Yesterday I went home early from work because I felt like crap. I was also very depressed. I have been so down lately about everything happening in the world and some stuff that has been happening in my personal life. So I went home curled up in bed and started crying & praying. I need to say that I consider my self more a spiritual person than a religious person. I believe in God, but my God is so very different than the fundies God.
In my praying yesterday I told God I was so sad and so tired. I just did not understand. I was feeling hopeless and alone. I asked for help, for a sign, for peace. I know that we can only overcome the hate, greed and selfishness that is destroying this country with love and compassion, but I was feeling I had none left.

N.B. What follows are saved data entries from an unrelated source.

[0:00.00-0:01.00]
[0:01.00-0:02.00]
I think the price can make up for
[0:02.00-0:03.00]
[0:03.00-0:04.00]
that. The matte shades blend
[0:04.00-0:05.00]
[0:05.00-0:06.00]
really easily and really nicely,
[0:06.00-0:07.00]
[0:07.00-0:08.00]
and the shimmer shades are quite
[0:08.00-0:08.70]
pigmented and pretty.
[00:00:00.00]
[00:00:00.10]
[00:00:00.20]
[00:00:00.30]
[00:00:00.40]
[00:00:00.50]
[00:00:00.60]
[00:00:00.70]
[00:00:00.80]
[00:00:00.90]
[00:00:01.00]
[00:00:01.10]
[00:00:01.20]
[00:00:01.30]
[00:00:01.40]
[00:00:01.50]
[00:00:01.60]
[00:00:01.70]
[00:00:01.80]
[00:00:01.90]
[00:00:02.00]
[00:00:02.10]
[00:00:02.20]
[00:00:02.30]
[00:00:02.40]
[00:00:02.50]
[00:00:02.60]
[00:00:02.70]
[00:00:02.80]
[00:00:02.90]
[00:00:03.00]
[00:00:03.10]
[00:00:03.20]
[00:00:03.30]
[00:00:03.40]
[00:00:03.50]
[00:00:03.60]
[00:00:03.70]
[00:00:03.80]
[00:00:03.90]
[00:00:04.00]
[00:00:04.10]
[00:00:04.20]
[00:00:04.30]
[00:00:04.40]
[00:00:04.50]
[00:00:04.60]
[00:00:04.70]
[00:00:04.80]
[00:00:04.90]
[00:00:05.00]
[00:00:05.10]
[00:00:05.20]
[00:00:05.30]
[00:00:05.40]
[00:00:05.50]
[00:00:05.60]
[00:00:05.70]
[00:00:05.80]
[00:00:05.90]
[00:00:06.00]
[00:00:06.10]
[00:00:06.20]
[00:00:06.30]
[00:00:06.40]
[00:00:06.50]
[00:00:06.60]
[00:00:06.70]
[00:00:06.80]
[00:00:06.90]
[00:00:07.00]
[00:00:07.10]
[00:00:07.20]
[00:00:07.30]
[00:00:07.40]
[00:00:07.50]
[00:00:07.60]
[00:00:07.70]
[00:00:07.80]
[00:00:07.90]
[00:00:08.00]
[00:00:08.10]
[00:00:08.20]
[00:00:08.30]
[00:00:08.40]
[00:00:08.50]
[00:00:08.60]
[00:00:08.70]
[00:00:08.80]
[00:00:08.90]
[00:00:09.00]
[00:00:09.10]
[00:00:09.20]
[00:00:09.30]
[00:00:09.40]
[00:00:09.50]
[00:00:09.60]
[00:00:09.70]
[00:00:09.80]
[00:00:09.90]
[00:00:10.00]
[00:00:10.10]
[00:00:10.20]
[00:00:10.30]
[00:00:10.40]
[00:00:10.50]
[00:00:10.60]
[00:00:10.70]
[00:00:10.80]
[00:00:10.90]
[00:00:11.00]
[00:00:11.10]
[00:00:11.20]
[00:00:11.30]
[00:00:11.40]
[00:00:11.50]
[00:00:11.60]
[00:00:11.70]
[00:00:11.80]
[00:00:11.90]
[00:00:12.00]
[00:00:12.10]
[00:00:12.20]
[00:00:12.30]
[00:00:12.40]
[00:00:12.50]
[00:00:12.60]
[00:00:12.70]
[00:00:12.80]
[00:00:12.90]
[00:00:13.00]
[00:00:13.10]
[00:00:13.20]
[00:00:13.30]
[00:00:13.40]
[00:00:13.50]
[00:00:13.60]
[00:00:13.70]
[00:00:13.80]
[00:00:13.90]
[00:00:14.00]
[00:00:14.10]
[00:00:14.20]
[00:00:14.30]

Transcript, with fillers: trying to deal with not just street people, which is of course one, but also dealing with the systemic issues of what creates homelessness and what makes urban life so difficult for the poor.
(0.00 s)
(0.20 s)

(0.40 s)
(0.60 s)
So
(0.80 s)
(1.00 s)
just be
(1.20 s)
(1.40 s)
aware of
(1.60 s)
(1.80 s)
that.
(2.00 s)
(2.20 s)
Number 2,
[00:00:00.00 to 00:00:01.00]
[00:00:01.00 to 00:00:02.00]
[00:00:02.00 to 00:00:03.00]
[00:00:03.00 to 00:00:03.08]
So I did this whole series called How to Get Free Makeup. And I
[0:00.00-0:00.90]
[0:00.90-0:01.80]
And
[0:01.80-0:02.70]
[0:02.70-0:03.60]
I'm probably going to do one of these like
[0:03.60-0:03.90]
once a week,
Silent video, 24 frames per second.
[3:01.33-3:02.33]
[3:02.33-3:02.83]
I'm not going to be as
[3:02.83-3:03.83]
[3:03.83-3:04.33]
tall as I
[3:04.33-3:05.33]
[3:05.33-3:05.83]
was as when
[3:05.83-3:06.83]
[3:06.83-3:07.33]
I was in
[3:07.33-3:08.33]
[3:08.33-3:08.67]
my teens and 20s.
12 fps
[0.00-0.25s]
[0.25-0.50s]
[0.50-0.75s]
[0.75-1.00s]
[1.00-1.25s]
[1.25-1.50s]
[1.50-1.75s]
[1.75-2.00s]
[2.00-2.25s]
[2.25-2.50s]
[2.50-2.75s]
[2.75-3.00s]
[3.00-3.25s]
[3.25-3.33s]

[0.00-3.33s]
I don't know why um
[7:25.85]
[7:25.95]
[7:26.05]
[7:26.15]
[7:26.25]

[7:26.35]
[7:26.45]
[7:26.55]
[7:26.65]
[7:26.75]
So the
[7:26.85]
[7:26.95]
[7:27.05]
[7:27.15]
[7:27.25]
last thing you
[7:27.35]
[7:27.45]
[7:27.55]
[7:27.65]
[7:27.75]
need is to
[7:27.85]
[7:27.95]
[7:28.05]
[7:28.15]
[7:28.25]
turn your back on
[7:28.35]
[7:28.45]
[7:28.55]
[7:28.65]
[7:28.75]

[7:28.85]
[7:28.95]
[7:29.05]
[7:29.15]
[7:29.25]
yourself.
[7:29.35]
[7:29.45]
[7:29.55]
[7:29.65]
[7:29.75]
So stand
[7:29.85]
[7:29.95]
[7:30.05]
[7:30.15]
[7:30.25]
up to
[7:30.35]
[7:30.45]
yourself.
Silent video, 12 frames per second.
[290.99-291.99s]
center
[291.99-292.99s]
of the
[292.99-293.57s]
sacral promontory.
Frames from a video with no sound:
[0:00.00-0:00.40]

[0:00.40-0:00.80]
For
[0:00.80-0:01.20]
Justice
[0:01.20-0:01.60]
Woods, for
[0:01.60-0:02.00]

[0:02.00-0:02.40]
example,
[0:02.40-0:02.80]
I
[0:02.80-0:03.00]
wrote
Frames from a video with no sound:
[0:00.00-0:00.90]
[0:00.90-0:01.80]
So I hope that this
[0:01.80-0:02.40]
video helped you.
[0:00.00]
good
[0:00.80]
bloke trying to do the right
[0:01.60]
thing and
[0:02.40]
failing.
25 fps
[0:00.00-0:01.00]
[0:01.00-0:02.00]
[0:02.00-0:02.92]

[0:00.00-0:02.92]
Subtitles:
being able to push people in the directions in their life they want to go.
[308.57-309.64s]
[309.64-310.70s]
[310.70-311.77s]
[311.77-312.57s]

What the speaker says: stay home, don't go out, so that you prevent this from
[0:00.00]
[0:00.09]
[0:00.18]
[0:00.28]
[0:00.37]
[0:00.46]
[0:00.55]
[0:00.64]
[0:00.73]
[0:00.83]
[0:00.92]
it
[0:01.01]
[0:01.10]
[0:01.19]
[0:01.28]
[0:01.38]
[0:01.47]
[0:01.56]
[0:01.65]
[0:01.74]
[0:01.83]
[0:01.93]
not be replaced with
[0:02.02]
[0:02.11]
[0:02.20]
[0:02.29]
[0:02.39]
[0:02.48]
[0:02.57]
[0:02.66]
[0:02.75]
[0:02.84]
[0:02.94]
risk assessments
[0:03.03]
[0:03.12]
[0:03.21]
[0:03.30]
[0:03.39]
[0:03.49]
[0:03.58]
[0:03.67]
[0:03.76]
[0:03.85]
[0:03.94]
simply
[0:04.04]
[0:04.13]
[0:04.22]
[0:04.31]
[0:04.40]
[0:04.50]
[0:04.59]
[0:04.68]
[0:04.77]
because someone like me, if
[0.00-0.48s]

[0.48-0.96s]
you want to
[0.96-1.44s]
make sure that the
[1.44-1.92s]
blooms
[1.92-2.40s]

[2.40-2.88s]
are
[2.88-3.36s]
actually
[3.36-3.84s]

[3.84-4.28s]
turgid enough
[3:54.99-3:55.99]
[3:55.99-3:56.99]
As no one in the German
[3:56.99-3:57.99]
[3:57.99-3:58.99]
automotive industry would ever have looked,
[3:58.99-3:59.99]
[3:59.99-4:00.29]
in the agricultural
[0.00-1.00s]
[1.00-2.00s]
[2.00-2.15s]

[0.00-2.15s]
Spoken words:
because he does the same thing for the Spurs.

I fell asleep for a little while and when I got up I ran to the bank to deposit my paycheck. I decided I really wanted to buy Clarke’s new book so I went to the bookstore. I grab Clarke’s book and was walking up to the counter to pay when I saw Desmond Tutu’s book “God has a Dream”. Without even thinking about it I picked it up. That might not seem like a big deal, but I never buy full price books without planning ahead.
Last night when I went to bed I took my 2 new books with me. I picked up Tutu’s book first and opened it. The first words I read were; “Dear child of God, I write these words because we all experience sadness, we all come at times to despair, and we all lose hope that the suffering in our lives and in our world will ever end. I want to share with you my faith and my understanding that this suffering can be transformed and redeemed. There is no such thing as a totally hopeless case.”
As I read that I started crying again. I felt that I had my sign. If someone who has seen all the suffering that Desmond Tutu has seen can still have hope and faith I certainly can. I felt less alone. I felt hope again.
I don’t want this to seem like I’m preaching or trying to convert anyone because that is not what I want. I just wanted to share that when I was feeling desperate I was given what I needed. I was reminded that we cannot change the world for the better with hate, only with love and compassion
I am so grateful to DU for all the support and information I have received and for helping me feel so much less alone. I want everyone to remember that if we all work together we can change anything and everything.